А ведь подружка вполне могла пришить Елисееву, чтобы завладеть перспективным женихом, помыслил Петрович. Бывали, бывали в их практике и такие случаи…
– Давайте поговорим о последнем вечере в тридцать седьмом ресторане, – Опалин для виду сверился с бумагами, – адрес: улица Рождественка, два дробь пять. Вы часто там бывали с вашей спутницей?
– Ну… Ей больше нравился «Националь». Но я предпочитаю места потише.
«И где счет в итоге получается меньше», – закончил про себя Петрович. Пока он почти не вмешивался, внимательно следя за ходом допроса.
– У меня много знакомых официантов…
«Которые с потрохами сдают тебя угрозыску, – мысленно договорил старый сыщик. – Нашел чем гордиться…»
– Опишите ваш вечер в ресторане, ничего не пропуская, – попросил Опалин.
– Вечер как вечер. – Радкевич пожал плечами. – Мы сели за отдельный столик, никто нам не мешал и не лез без спросу. Ели, пили… разговаривали… Потом поехали ко мне. Потом она ушла…
– Когда именно?
– Часов в шесть. Или семь. Я не помню…
– Почему так рано? – поинтересовался Опалин.
– Потому что одна из соседок, старая карга, шпионит за мной и все докладывает моей бывшей жене.
– С которой вы разъехались и даже развелись?
– Вы женаты? – спросил Радкевич.
– Это к делу не относится, – отрезал его собеседник.
– Не женаты, иначе бы понимали. – Радкевич усмехнулся. – У женщин сильно развито понятие собственности в отношении мужчин, с которыми они жили.
«Черт возьми, – подумал Петрович, – какие обороты закручивает. Наверняка и книг много читал, и образование имеет выше среднего». Но Петрович давно уже знал, что именно такие интеллигентные, легко изъясняющиеся литературными оборотами люди могут оказаться куда более жестокими и непредсказуемыми, чем самые матерые уголовники.
– Мы с женой не поддерживаем отношений, – продолжал Радкевич, – но иногда все же сталкиваемся у знакомых, и обычно она хорошо осведомлена… о моей жизни. По работе я завишу от ее отца. Он всегда хорошо ко мне относился, он вообще из тех, кто умеет отделять личное от служебного, но – я ему всего лишь бывший зять, а Раиса – его дочь. Если она вздумает пожаловаться, у меня будут… сложности…

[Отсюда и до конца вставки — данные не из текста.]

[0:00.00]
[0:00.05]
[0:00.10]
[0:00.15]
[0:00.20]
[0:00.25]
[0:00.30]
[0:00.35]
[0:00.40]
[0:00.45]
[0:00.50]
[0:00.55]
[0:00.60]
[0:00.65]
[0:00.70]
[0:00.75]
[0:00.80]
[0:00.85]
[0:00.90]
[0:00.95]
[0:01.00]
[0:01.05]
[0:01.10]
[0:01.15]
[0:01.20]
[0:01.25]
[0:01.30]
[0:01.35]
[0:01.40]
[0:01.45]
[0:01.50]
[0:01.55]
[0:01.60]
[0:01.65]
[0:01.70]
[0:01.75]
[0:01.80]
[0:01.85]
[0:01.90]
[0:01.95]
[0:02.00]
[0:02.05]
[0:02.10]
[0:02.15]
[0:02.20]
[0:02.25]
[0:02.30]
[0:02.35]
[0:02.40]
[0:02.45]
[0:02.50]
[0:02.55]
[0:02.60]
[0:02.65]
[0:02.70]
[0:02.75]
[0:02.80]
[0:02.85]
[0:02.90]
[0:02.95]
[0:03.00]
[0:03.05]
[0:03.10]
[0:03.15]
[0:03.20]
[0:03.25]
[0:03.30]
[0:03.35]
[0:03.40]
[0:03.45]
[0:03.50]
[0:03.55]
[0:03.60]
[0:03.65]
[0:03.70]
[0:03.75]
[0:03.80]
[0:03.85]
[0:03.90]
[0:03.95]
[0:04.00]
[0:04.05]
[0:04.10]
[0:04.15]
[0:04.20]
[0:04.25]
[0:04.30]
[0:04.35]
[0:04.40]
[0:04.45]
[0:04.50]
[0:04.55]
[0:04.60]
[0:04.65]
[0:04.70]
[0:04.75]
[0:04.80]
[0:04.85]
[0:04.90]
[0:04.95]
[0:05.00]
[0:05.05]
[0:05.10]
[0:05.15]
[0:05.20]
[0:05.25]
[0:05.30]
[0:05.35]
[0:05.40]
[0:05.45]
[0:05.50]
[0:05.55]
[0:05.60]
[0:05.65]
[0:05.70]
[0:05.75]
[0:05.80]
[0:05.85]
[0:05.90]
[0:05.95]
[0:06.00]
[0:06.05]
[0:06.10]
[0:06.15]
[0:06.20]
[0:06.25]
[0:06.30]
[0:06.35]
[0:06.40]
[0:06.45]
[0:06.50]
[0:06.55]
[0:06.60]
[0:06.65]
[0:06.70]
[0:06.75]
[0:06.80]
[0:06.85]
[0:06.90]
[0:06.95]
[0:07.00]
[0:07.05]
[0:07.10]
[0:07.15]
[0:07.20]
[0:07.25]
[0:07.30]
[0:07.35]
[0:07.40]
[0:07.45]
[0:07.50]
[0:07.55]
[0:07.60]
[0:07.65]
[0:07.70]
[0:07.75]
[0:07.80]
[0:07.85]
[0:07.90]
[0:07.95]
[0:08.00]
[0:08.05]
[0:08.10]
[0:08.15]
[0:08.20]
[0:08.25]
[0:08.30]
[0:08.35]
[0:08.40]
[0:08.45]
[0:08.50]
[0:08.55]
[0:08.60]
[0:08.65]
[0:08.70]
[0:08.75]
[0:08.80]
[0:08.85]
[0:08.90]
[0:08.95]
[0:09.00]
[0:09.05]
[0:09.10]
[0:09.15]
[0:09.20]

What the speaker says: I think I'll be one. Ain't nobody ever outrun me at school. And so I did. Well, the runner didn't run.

Судя по паузе перед последним словом, сложности предполагались вселенских масштабов.
– Вам известно, куда Елисеева направлялась, когда ушла от вас утром двенадцатого ноября? – спросил Опалин.
– Как куда? Домой…
– Пешком до Таганки?
– Почему пешком? Есть метро, эти, как их… автобусы, трамваи…
Ну да. И еще троллейбусы, ага.
– Вы уверены, что она собиралась вернуться к себе? Перед встречей с вами она поссорилась с родителями. Она не рассказывала… может быть, собирается к кому-нибудь из знакомых… или родственников…

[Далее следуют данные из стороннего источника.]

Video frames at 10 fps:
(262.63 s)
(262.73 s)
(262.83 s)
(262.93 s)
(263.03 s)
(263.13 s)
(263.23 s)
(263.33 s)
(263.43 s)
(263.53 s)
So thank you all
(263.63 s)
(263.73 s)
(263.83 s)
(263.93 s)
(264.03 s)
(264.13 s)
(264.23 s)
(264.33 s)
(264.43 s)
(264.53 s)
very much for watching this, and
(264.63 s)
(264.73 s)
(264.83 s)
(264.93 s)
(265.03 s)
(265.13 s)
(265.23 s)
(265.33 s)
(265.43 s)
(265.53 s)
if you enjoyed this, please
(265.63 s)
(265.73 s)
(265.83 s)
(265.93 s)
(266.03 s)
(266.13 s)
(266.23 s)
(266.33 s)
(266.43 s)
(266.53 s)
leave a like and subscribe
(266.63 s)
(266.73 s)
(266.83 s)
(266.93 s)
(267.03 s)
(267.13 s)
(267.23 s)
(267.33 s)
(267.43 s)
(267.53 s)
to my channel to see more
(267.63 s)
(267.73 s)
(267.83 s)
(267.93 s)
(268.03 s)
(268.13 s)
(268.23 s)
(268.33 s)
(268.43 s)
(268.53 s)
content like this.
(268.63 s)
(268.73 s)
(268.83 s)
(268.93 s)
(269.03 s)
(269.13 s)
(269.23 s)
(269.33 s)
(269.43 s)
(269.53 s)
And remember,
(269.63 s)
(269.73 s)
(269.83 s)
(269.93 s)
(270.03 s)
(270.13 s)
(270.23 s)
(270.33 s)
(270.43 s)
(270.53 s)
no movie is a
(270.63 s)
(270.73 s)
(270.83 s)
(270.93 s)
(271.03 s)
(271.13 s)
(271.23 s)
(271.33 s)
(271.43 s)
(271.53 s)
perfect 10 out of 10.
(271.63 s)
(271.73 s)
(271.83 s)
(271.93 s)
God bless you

– Не помню. – Радкевич задумался. – Кажется, нет… Нет.
– Вы видели, как она шла по улице?
– У меня окна выходят во двор. Я только видел, как она пересекла двор.
– Кто-нибудь следовал за ней?
– Нет. Я никого не заметил…
– Уверены?
– Уверен.
Итак, девушка рано утром выходит на улицу Горького, собирается ехать на Таганку, а вместо этого оказывается в Марьиной Роще в виде бездыханного тела. Загадка, однако.
– Я прошу вас хорошенько подумать, прежде чем отвечать. Вечером одиннадцатого, когда вы с вашей подругой были в ресторане, все было как обычно? Ничего странного, настораживающего…
– На моей салфетке обнаружилось пятно, – уже с нескрываемой иронией ответил Радкевич. – Я подозвал официанта и попросил ее заменить. Это считать странным?
«Начинается, – подосадовал Петрович. – Когда свидетель позволяет себе дерзить – значит, дело плохо».
– Потом… что потом? – продолжал Радкевич, кривя губы. – Мы с ней немножко повздорили. Вам, конечно, уже донесли? Но это была шутка, настоящей ссоры не было.